Select Page

Movie Review: Good luck exorcising the beguiling “MIDDAY DEMONS”

Friday, November 15, 2019 | Review

By SHAWN MACOMBER

Starring Fiona Glascott, Pietro Ragusa and Marcello Prayer
Written and directed by Rossella De Venuto
1844 Entertainment

Regardless of how much we may prefer it to be so, it isn’t only beauty, art and love that endure. There is a darkness that can transcend our earthly lives as well, hidden in ancient cracks and furrows, seeded in the soil, imprinted into ruts of tradition, floating in the air and welded surreptitiously onto the very strands of our DNA. The elegantly realized MIDDAY DEMONS (now available on VOD) not only takes the implications of this darkness seriously, but also invites us to immerse ourselves in a beguiling, remote locale in which the veil that holds it back is startlingly thin and hauntingly porous.

We don’t begin there, however. The film opens in a swank, champagne-festooned Dublin art gallery. Comely and poised, Megan (Fiona Glascott) is describing her impressionistic approach to portraiture to a reporter: “I don’t want the essence of the person to be trapped by their appearance.” This will prove to be a clever bit of foreshadowing once she decides to tag along on a trip to Italy with her husband Leo (Pietro Ragusa), an architect who has just inherited a family property he hopes to quickly unload. “It’s going to be really boring,” he warns. “Relatives, notaries.” “You’ll see,” she cheerily replies as she rescues a moth from its own worst instincts. “It’s not going to be boring with me.” We did mention there was a fair bit of foreshadowing, right?

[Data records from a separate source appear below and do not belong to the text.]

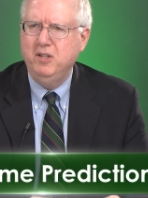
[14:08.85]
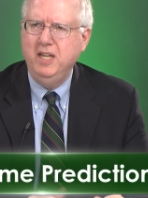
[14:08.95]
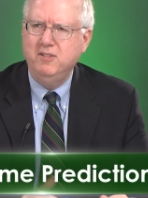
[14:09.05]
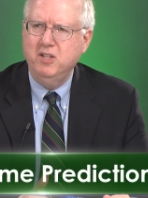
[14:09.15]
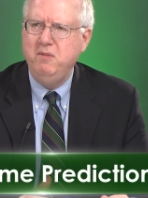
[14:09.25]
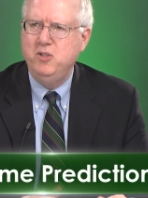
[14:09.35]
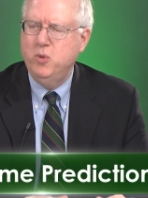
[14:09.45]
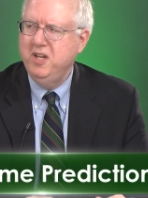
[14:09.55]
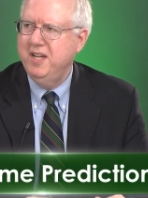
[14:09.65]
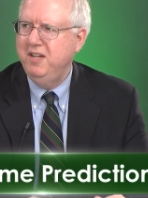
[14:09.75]
It's going to be
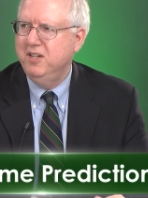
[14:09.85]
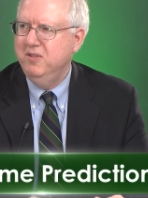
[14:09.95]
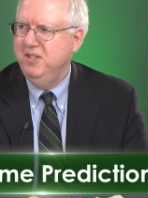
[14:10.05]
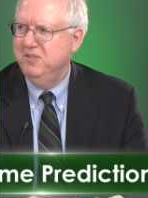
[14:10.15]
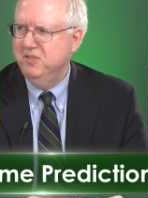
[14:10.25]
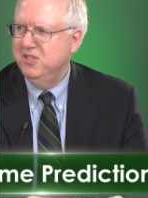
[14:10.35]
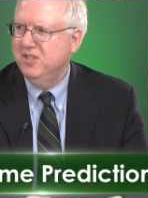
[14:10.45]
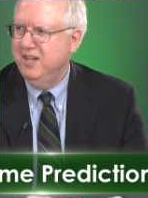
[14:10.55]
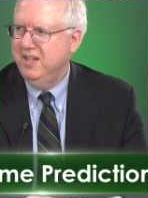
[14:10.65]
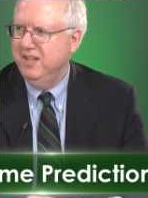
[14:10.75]
29 degrees and
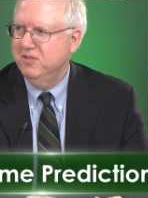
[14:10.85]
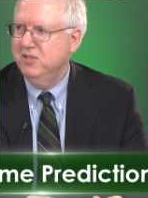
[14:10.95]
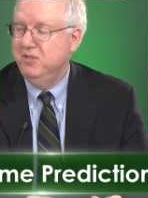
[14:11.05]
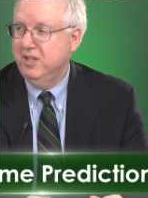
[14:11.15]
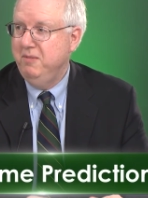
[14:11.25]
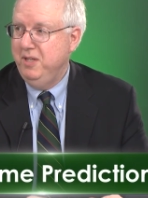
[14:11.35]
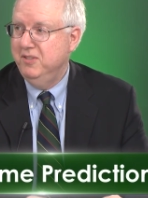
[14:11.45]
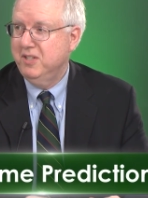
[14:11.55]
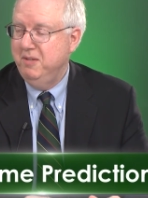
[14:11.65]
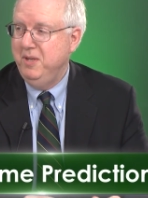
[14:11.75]
sunny. So it's going
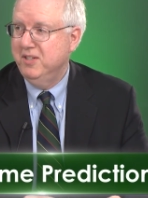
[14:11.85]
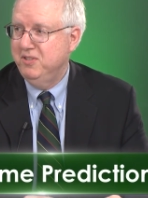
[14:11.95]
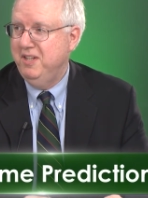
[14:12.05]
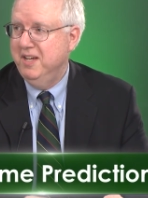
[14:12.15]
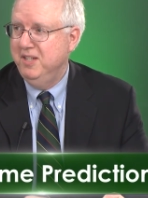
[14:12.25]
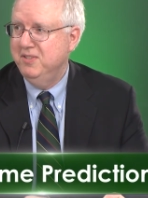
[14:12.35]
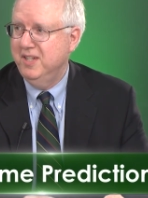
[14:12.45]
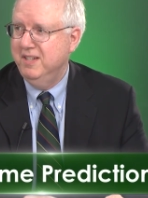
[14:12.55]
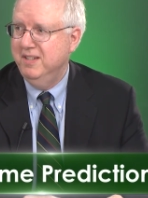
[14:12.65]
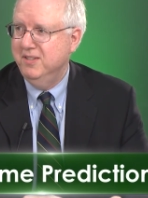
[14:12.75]
to be actually nice
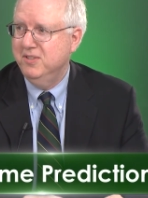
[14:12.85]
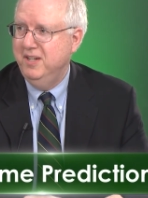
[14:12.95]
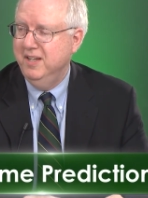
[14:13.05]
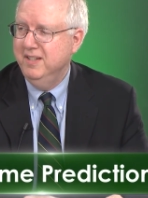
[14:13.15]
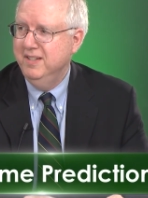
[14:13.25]
on Sunday.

At any rate, this is how the chic modern couple find themselves in a picturesque coastal Apulian village that looks as if it hasn’t been young in a thousand years. (Official Italian government tourism materials describe it as an “enchanting region” nestled in “the spur of the Italian boot” which “contains…many souls.”) Almost immediately upon arrival, two fateful turns of the wheel: First, they learn Leo’s late uncle Domenico (Salvatore Lazzaro), a beloved local priest, is being considered for sainthood. Second, Megan falls head over heels in love with her husband’s inherited property, insisting they ditch the hotel and stay there instead.

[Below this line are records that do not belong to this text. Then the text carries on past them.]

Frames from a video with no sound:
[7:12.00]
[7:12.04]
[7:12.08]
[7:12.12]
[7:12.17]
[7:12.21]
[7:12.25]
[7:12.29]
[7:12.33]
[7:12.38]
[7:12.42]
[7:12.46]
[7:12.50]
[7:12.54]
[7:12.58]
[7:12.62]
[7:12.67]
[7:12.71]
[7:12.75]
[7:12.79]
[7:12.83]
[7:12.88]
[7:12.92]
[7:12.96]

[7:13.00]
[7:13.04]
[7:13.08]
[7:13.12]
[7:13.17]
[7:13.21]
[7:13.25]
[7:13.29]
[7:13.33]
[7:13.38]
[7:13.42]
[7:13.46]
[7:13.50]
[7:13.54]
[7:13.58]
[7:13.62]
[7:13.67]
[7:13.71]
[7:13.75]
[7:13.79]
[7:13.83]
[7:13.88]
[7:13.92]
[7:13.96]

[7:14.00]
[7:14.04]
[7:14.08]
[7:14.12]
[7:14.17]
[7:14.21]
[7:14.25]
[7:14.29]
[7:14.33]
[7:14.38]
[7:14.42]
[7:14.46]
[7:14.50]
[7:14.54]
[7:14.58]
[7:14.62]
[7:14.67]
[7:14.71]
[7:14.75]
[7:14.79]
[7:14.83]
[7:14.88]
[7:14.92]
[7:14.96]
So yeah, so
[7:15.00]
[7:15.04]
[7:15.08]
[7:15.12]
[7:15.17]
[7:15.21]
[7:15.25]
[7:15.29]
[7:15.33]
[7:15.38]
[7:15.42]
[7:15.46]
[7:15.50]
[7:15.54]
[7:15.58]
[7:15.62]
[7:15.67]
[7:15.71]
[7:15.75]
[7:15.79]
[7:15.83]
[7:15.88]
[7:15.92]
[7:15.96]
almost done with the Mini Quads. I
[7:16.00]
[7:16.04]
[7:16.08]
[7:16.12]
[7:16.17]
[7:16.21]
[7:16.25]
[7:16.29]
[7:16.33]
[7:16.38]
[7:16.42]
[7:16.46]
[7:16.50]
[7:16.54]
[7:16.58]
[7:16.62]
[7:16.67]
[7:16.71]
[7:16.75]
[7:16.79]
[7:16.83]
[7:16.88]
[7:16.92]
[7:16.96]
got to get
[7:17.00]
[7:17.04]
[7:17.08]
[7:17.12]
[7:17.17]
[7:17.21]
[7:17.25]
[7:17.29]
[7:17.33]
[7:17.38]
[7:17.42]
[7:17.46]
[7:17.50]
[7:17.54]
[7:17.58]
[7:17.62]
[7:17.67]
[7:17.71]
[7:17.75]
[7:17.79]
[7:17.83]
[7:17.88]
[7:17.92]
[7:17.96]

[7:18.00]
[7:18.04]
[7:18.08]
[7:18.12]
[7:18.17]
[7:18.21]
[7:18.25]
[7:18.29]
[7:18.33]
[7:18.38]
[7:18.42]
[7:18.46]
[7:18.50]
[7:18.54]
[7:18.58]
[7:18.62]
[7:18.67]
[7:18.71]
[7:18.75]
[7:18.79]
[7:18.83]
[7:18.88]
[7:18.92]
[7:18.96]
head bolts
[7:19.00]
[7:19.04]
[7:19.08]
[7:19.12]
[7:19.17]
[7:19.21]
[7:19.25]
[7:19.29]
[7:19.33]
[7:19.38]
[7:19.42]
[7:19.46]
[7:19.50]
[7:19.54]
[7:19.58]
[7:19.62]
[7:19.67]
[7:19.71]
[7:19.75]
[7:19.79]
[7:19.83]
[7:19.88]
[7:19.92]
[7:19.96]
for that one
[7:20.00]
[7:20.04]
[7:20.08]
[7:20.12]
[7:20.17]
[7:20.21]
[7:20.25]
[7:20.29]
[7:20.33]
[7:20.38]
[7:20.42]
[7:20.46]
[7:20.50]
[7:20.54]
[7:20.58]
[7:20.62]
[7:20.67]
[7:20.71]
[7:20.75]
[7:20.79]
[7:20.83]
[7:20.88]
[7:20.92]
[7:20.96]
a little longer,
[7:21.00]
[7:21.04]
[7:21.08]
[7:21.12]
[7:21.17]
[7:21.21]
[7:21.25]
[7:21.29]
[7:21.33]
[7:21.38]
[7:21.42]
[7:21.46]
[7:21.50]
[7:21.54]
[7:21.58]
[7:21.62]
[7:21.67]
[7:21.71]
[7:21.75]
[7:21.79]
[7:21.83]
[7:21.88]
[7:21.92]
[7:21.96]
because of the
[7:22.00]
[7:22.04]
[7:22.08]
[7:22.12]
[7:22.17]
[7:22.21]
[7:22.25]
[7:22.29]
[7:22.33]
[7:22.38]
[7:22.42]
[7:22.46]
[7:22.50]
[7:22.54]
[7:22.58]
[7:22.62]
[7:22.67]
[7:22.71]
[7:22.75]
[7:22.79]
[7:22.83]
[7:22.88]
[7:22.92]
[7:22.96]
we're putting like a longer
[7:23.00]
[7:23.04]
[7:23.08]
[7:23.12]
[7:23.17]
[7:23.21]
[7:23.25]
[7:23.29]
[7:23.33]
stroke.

Alas, it is soon clear there are family secrets the living are hellbent on maintaining—and which the restless dead are determined to use Megan and her art as a conduit to expose. As Megan becomes a battleground for these two factions, she becomes more isolated and “otherized” by Leo’s increasingly hostile clan. Perhaps sensing this, the spirits redouble their efforts, peppering her with harrowing visions that she channels into a sort of spirit/automatic drawing practice. Megan struggles to make sense of the disparate clues, scenes and totems thrust at her from the other side, but, driven to the edge of madness one too many times, she comes to understand that there is no turning back. Her life—and, very likely, her soul—are at stake. And the only way she can hope to save either is by shedding a cauterizing light on some bleak, stygian corners of this deceptively beautiful arena. One gets the sense that she has learned considerably more about essence and spiritual entrapment than she could’ve picked up in decades wandering around her studio or gallery.

Writer/director Rossella De Venuto delivers a smart, nuanced film that does not shortchange either half of the “supernatural thriller” descriptor, proving herself extremely adept at summoning both surreal, dreamlike atmospheres and extremely naturalistic slices of life into existence. At its best moments, MIDDAY DEMONS feels like Mariano Baino’s DARK WATERS and Darren Aronofsky’s BLACK SWAN crosspollinated with Alejandro Amenábar’s THE OTHERS, dropped into a setting—and with a sense of separateness and magic—that calls to mind Justin Benson and Aaron Moorhead explored in SPRING. Add to that a multilayered, smoldering and at times brutal performance by Glascott, and you’ve got some strange, wonderful alchemy on your hands. It may not exactly be the type of vacation you’d ask a travel agent to line up for you, but this disorienting, lovely, affecting, unsettling film is a land worth visiting nonetheless.